Que faire si l’on est témoin d’un abandon ?
Un avocat le rappelle systématiquement à ses clients confrontés à ce type de situation : il vaut mieux agir vite plutôt que de laisser filer un délit constaté sur le vif. Trois réflexes simples permettent de transformer un témoignage en dossier solide devant la justice, si l’on assiste à une scène d’abandon sur une aire d’autoroute ou en bord de route.
- Relevez des preuves : photos, vidéos, plaques d’immatriculation, témoignages avant que le véhicule ne redémarre.
- Contactez les autorités : police, gendarmerie ou refuge local pour sécuriser rapidement l’animal.
- Portez plainte : les associations de protection animale peuvent vous accompagner dans cette démarche.
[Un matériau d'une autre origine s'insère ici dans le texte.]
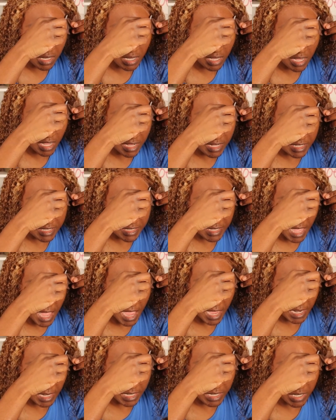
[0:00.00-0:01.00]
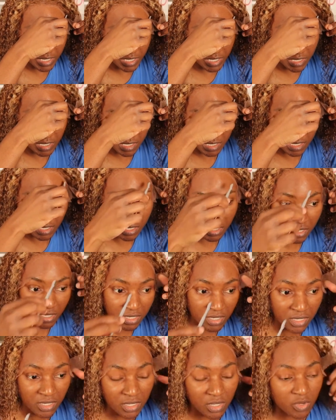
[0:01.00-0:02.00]
exactly
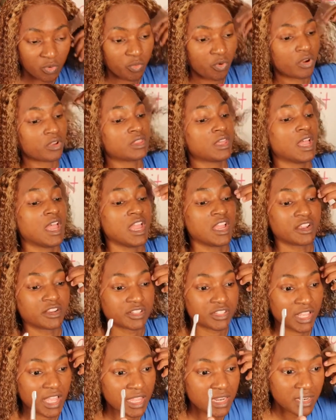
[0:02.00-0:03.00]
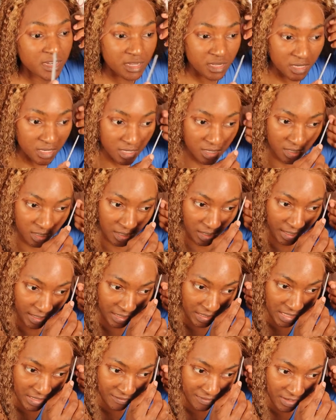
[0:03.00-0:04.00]
where the hairs end, like
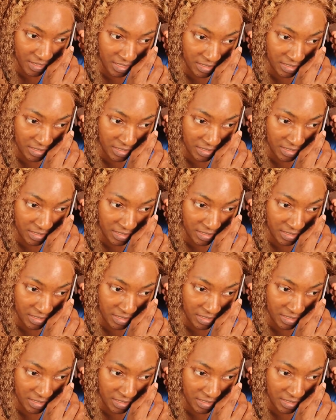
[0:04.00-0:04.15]
leaving a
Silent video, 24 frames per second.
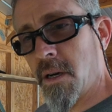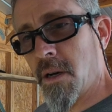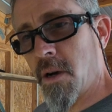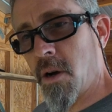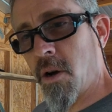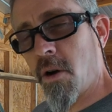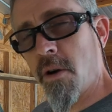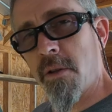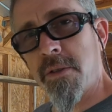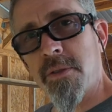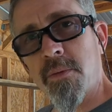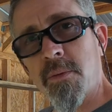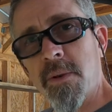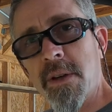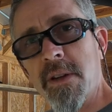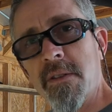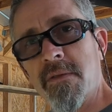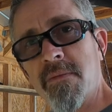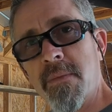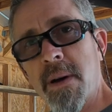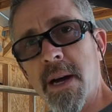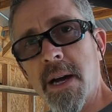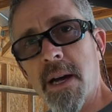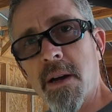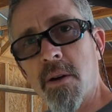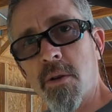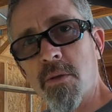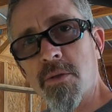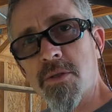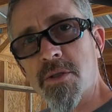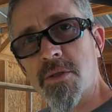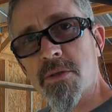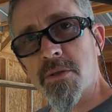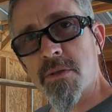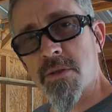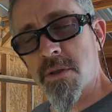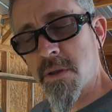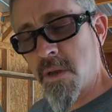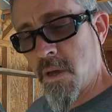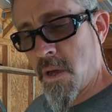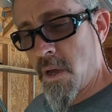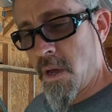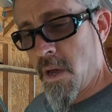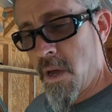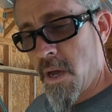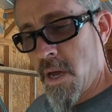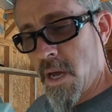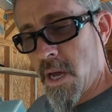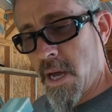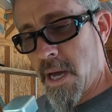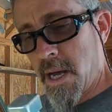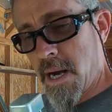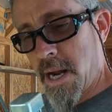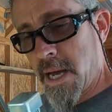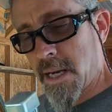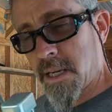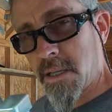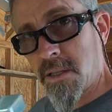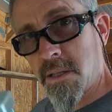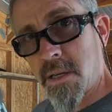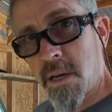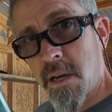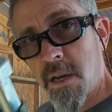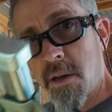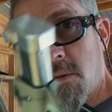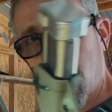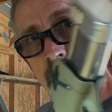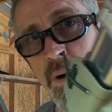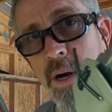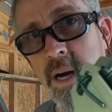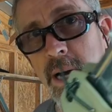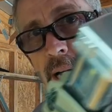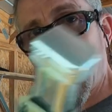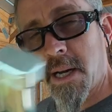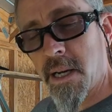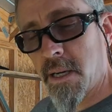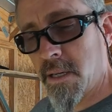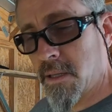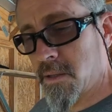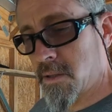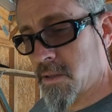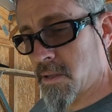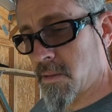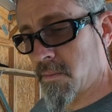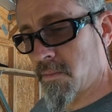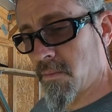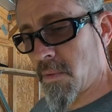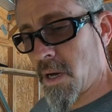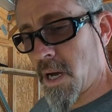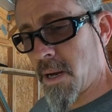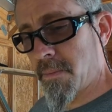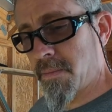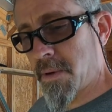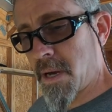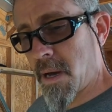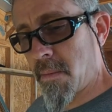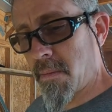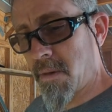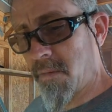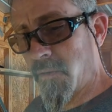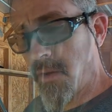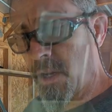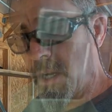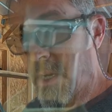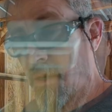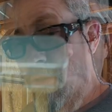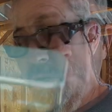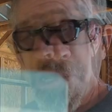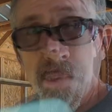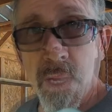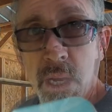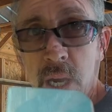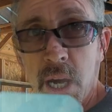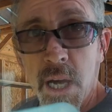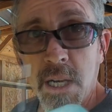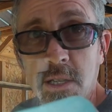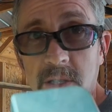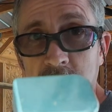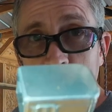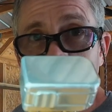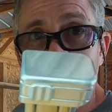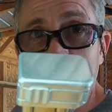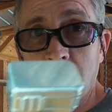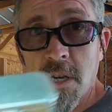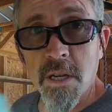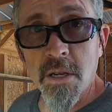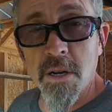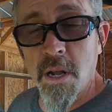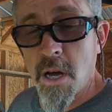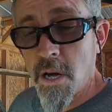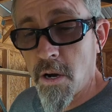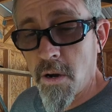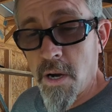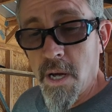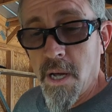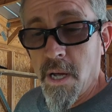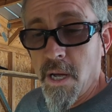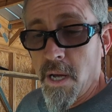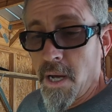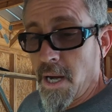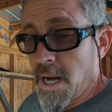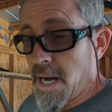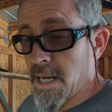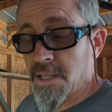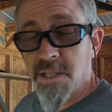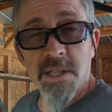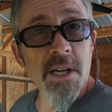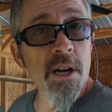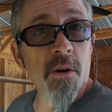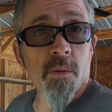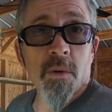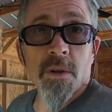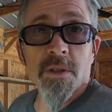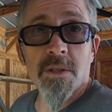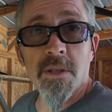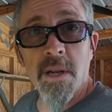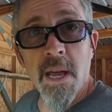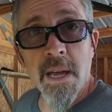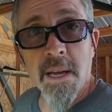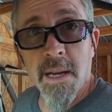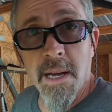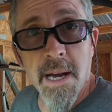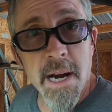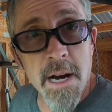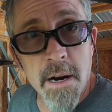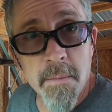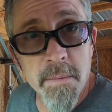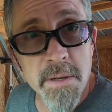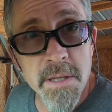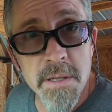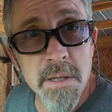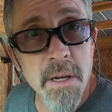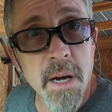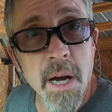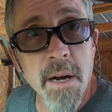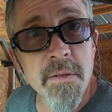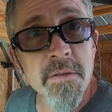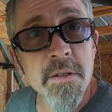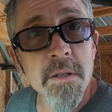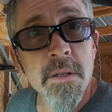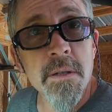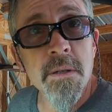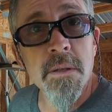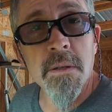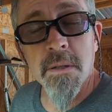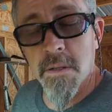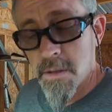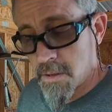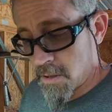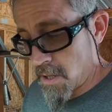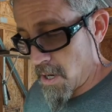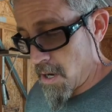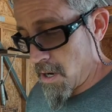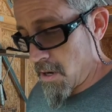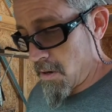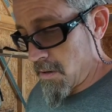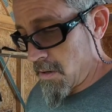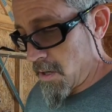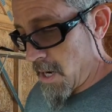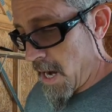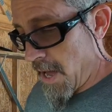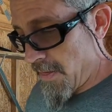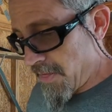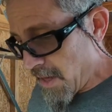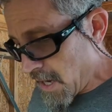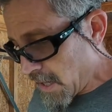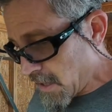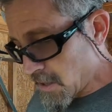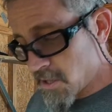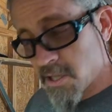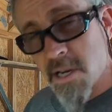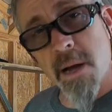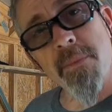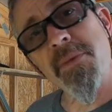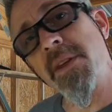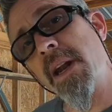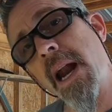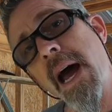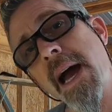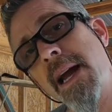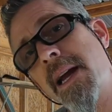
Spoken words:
all three of my holsters, and I can tell you why in some upcoming videos. Just so you know, Tier 1's taking care of my stuff. So I think it's something I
Reste une question que peu de gens se posent avant de partir en vacances avec leur chien dans le coffre : que devient l’animal une fois récupéré par la fourrière, si personne ne le réclame ? Les services de fourrière animale ont l’obligation de le garder durant un délai légal de 8 jours ouvrés, avant de le placer en refuge s’il y a de la place à l’intérieur. Passé ce délai, et sans réseau de refuges suffisant dans certains départements, le sort de l’animal dépend entièrement des capacités d’accueil locales, un détail logistique qui, chaque été, pèse autant que le texte de loi lui-même sur la vie de dizaines de milliers de chiens et de chats.